Logan Carter showcased Ivy’s groundbreaking innovations in a main stage speech at Cretech NY (Watch here), an engaging appearance on the IMN Podcast (Listen here), and a deep-dive interview with Chris Moreno, also known as “Mr. PropTech.” (Watch here) Ivy’s policy team further expanded its influence by authoring a Model VNEM Whitepaper, a critical guide to enabling multi-tenant solar models nationwide. (Read the Whitepaper).

Measurable Environmental Impact 

This year, Ivy Energy amplified its environmental contributions, with contracted units in implementation set to offset an astounding 109 million pounds of CO2. Meanwhile, active units have already offset 9 million pounds of CO2, demonstrating our ongoing dedication to reducing carbon emissions.

Looking Ahead to 2025

As we celebrate 2024’s successes, we are always looking to the future.
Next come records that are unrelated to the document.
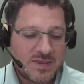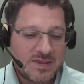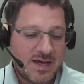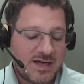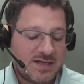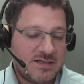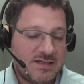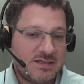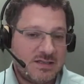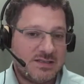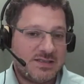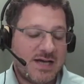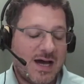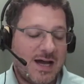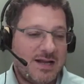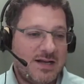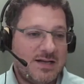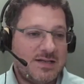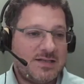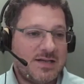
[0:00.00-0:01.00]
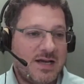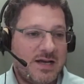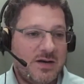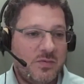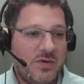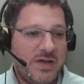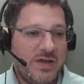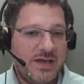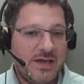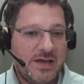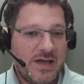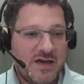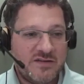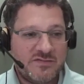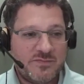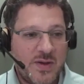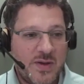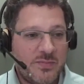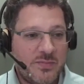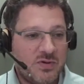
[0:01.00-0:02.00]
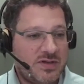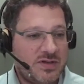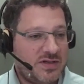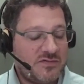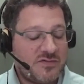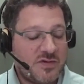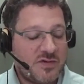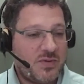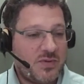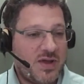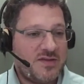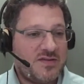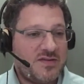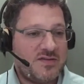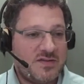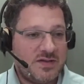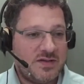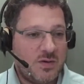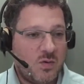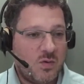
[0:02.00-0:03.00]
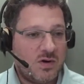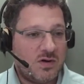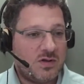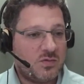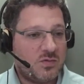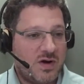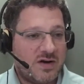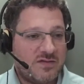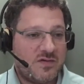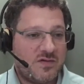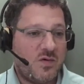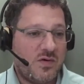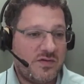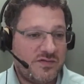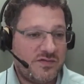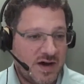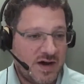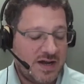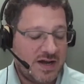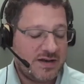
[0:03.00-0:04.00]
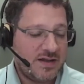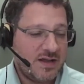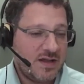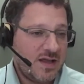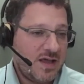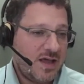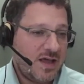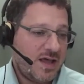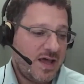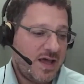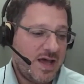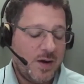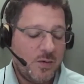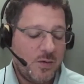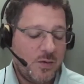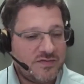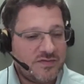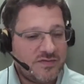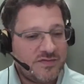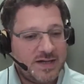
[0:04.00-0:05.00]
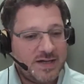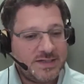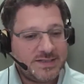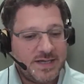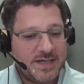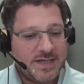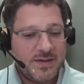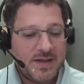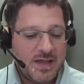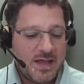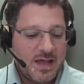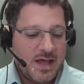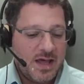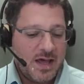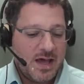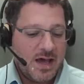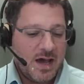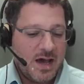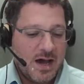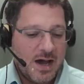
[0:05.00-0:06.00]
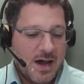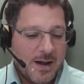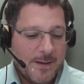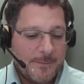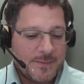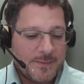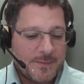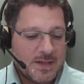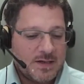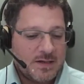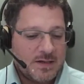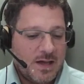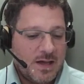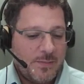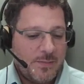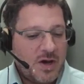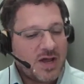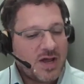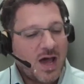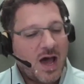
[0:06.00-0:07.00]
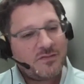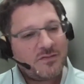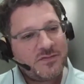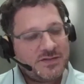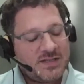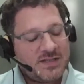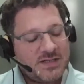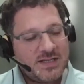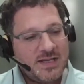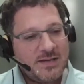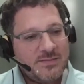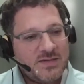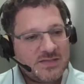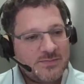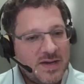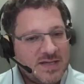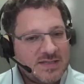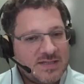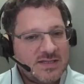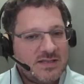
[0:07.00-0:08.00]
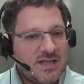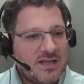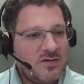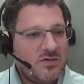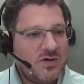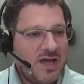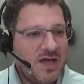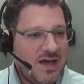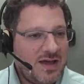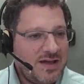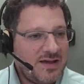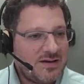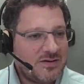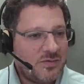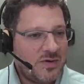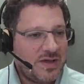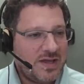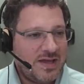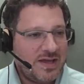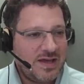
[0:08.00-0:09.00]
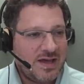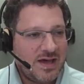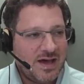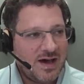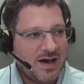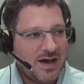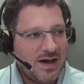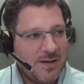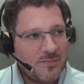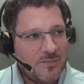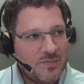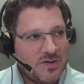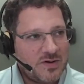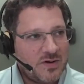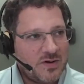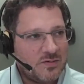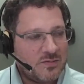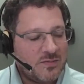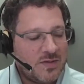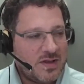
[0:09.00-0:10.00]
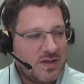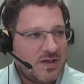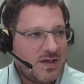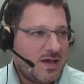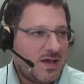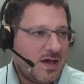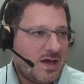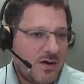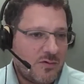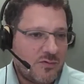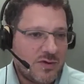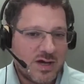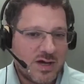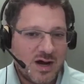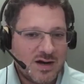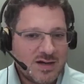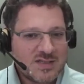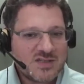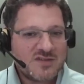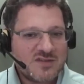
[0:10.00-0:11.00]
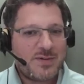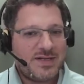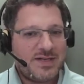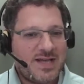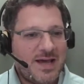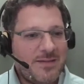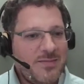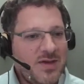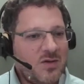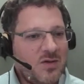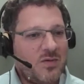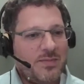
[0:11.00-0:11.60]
technical talent, and we have people in different places in the world. Wherever we find them. About half of the team is based in the UK, and we, regardless of pandemic,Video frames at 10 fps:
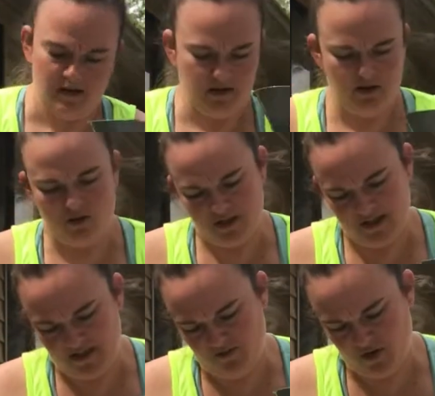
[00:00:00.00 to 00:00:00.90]
You're just
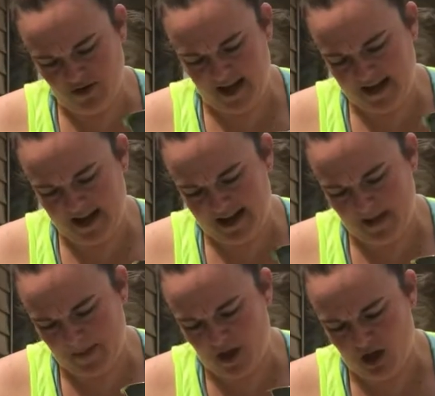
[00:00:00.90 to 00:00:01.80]
gonna fill that guy
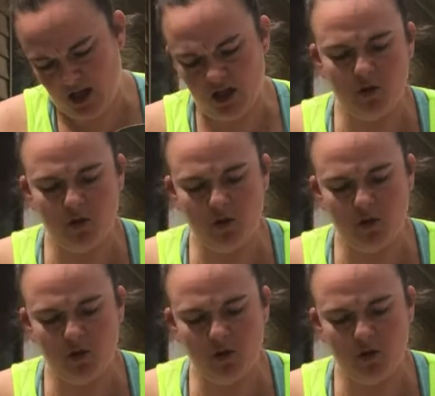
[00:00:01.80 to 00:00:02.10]
up all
In 2025, we’ll continue to push boundaries, deliver innovations that empower our clients, improve tenant experiences, and lead the multi-tenant housing sector toward a sustainable future.

A Message from Dover Janis, CEO of Ivy Energy

“2024 was a year of progress and adaptation. While utility-caused delays challenged our growing pipeline, our focus on agile problem-solving reduced their impact and kept the market moving forward. This is a testament not only to the dedication and focus of our team but also to the strong macro-level foundation that the onsite energy business model provides for real estate owners, even in the face of monopoly-driven resistance. With a large and expanding customer base and hundreds of projects, we have continued to validate the transformative potential of clean energy solutions for shared communities. I’m incredibly proud of our team—now among the most mature, knowledgeable, and experienced in the industry—as we trail blaze the path forward. The market is primed to grow and drive transformative change in local communities. I’m deeply grateful to our partners and customers, whom we have the privilege of serving every day as we continue to lead the way.”